Casco Antiguo

Barrio de Vina

Baroque Cathedral

Casco Antiguo Barrio de Vina Baroque Catedral

Cádiz is only 20 minutes away from Cortijo de los flamingos. This port city is almost entirely surrounded by water. It is connected to the mainland only by a thin strip of land. This city beats to the rhythm of the waves along its shores. With its promenades, seaport alleys and a zesty yet easy-going approach to life, it is a city with a distinctively marine flavour. This is a place where music, laughter and chatter constantly fill the sea air. The oldest part of Cádiz, within remnants of the city walls, is called Casco Antiguo, the Historical Quarter. It is particularly beautiful, with an old world charm. The different barrios (Spanish quarters) play a strong part in giving the old town its distinctive personality and flavour. There is the El Populo district, which is originally an old medieval village from where Christopher Columbus was leaving on his second trip in 1493. The El Populo quarter is filled with narrow alleyways and craggy, weather-beaten palaces, a place where you can take a leisurely walk while munching on some fried fish and squid. In 1980 there was a fire in Polpulo district causing catastrophic damage. In the aftermath of the fire, en existing discovery was made – the remains of an ancient Roman theatre. The original theatre was constructed by order of Lucius Cornelius Balbus during the 1st century BC. It is the second largest Roman theatre in the world.

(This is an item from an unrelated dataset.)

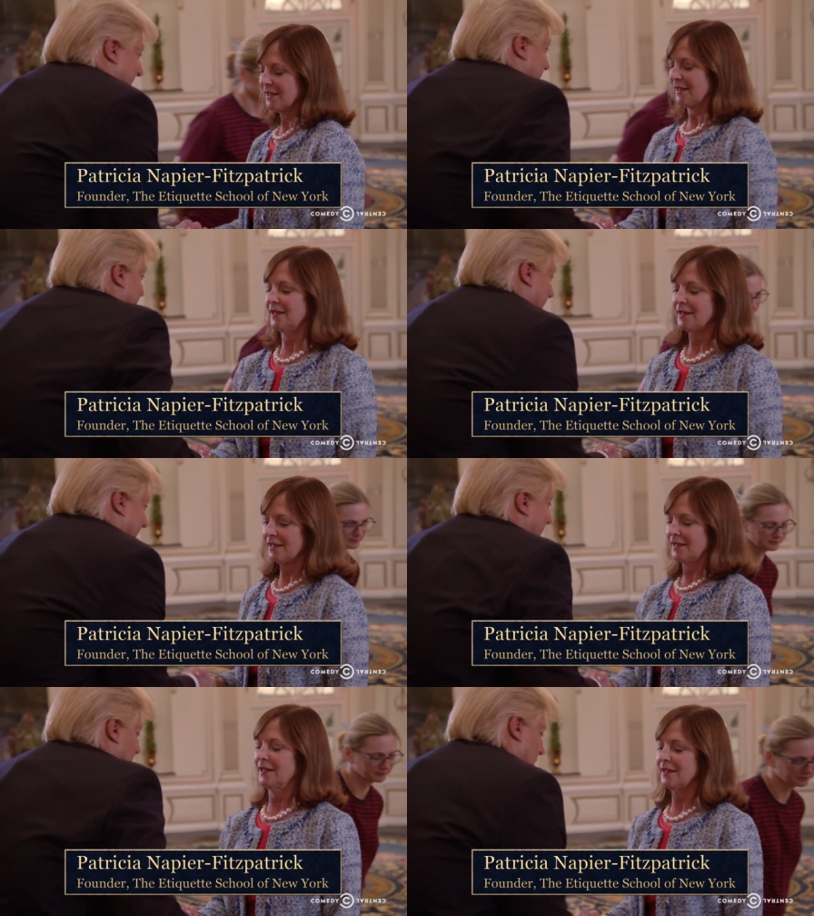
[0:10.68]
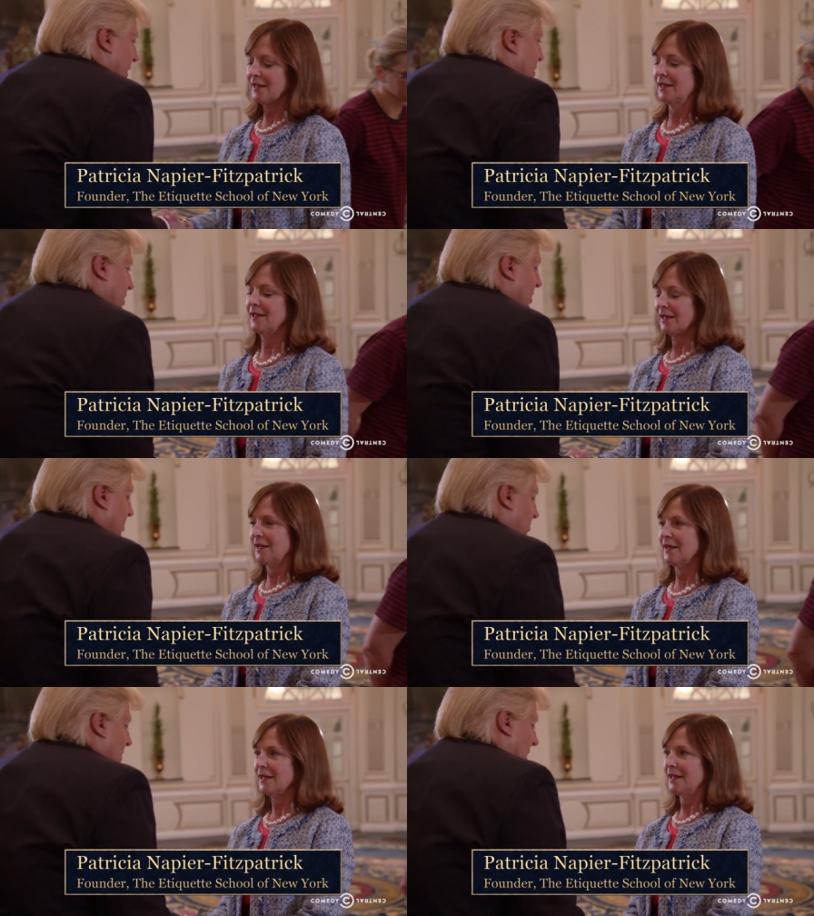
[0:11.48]
to see you. Look at you.
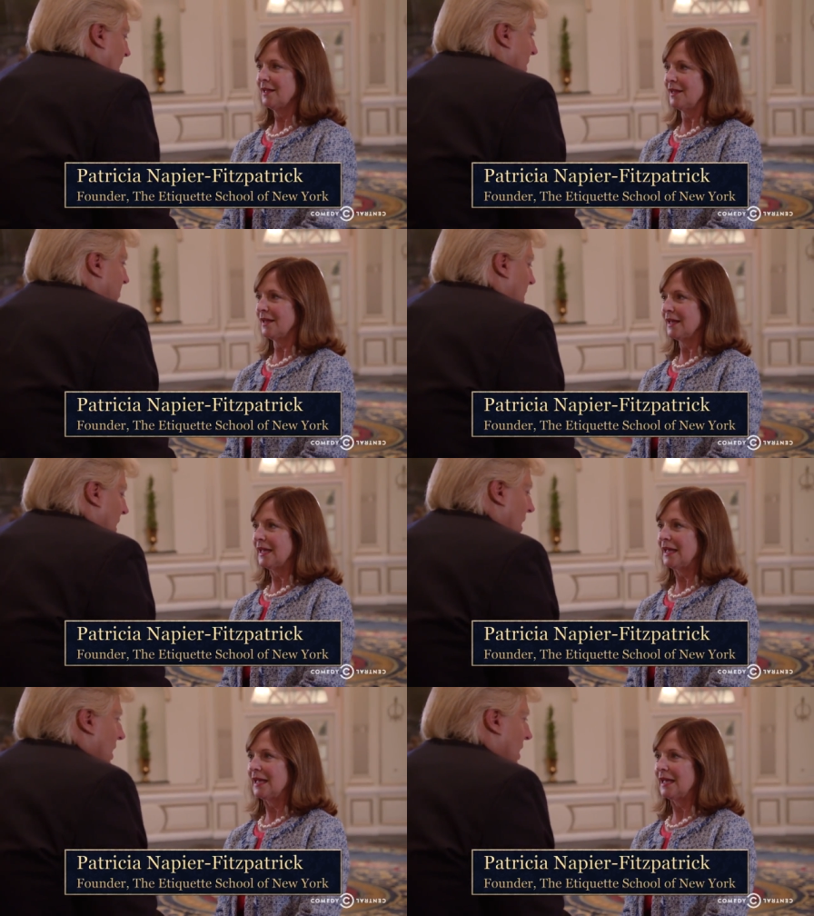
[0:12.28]
What a honey bunny,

La Viña, a fishing district, and the Santa Maria quarter – which is where you will find flamenco singing at its best. When exploring Casco Antiguo, be sure not to miss the Baroque Cathedral- a majestic structure with an impressive golden dome. It sits on the side of an older cathedral, completed in 1260. After burning down in 1596 the reconstruction started in 1776 – as a result the cathedral was build over a period of 116 years. That is the reason why you can find various styles there. The quaint and pretty plazas are perfect places to sit and relax, while sipping a nice copita de Xerez, famous shery produced in Jerez de la Frontera. The squares have their own distinct style, such as the San Juan de Dios, the España, Mina, Consituction and Mentidero. These streets and plazas are lined by trees, said to be brought back by Columbus. All in all, Cadiz is a perfect place to meander along and discover the treasures it has to offer. Cross the Puerta Tierra, the gateway of the remains of the city hall, and you enter into a more modern atmosphere.

Gaditanos, as the locals are called, are fun-loving. They love to party – and how! The Cadiz Carnival is probably one of the most exciting and colourful events in the region. People in bright costumes flock the streets. Singing, dancing and general revelry can be found everywhere. Cadiz, Spain is a thoroughly enchanting city; even during these modern times, it has still managed to retain its sense of history, character and authenticity.